Non sono mancati, nell’ultimo trentennio, progetti di riforma per allontanare ovvero avvicinare la Pg al pm: ad esempio la commissione ministeriale presieduta dal professor Andrea Antonio Dalia prevedeva, nel quadro di un generale ampliamento dell’autonomia investigativa della polizia giudiziaria e di un conseguente ridimensionamento delle funzioni del pubblico ministero, l’abolizione del potere del magistrato inquirente di ricercare le notizie di reato e l’attribuzione di tale attività, in via esclusiva, alla polizia giudiziaria (come nel codice di rito previgente). E ancora, all’opposto, la commissione ministeriale per la riforma del codice di procedura penale presieduta dal professor Giuseppe Riccio affidava la responsabilità delle indagini preliminari all’accusa.

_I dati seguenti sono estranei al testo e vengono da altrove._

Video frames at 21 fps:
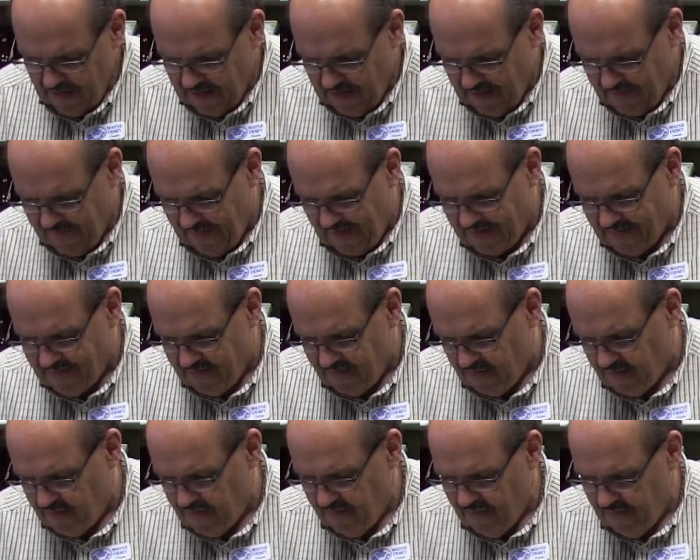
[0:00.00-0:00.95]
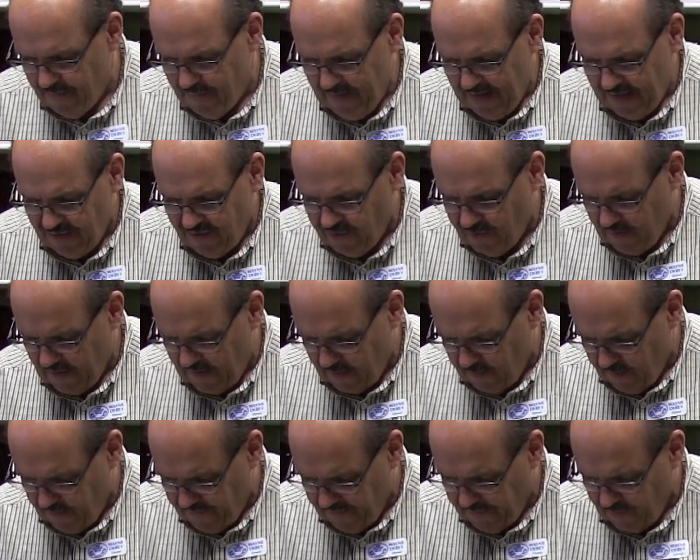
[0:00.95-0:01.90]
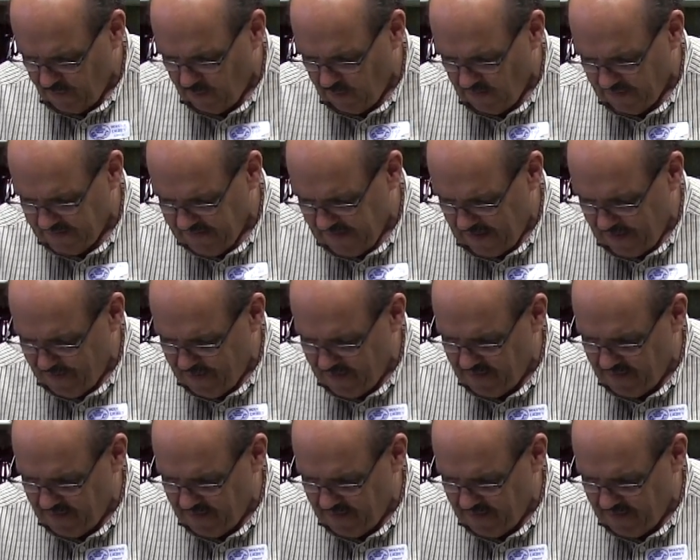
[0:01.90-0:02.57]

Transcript: And that's the big trick with floral tape,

Si colloca in un’ottica ancora diversa il disegno di legge n. 1440\\ S del 2009, che prevedeva di sottrarre al pubblico ministero il potere di ricercare notizie di reato.

La riforma Nordio, nella sua organicità, è un passo epocale perché mira a separare la carriera del pm da quella del giudice: la conseguente attribuzione della funzione investigativa a un ruolo distinto dall’Ufficio di Procura pare però idea lontana dall’assetto della riforma, a meno che non si voglia fare un passo indietro e tornare a un sistema che ingenerava problemi operativi (e per certi versi equivoci) non di poco conto. Forse, sarebbe più razionale lavorare sul concetto di “vigilanza” del pm sull’attività della Pg o, ancor meglio, sull’obbligatorietà dell’azione penale, più che erodere funzioni e cooperazioni già collaudate, oggetto di tentativi di riforma tutti allo stato naufragati probabilmente perché inattuabili.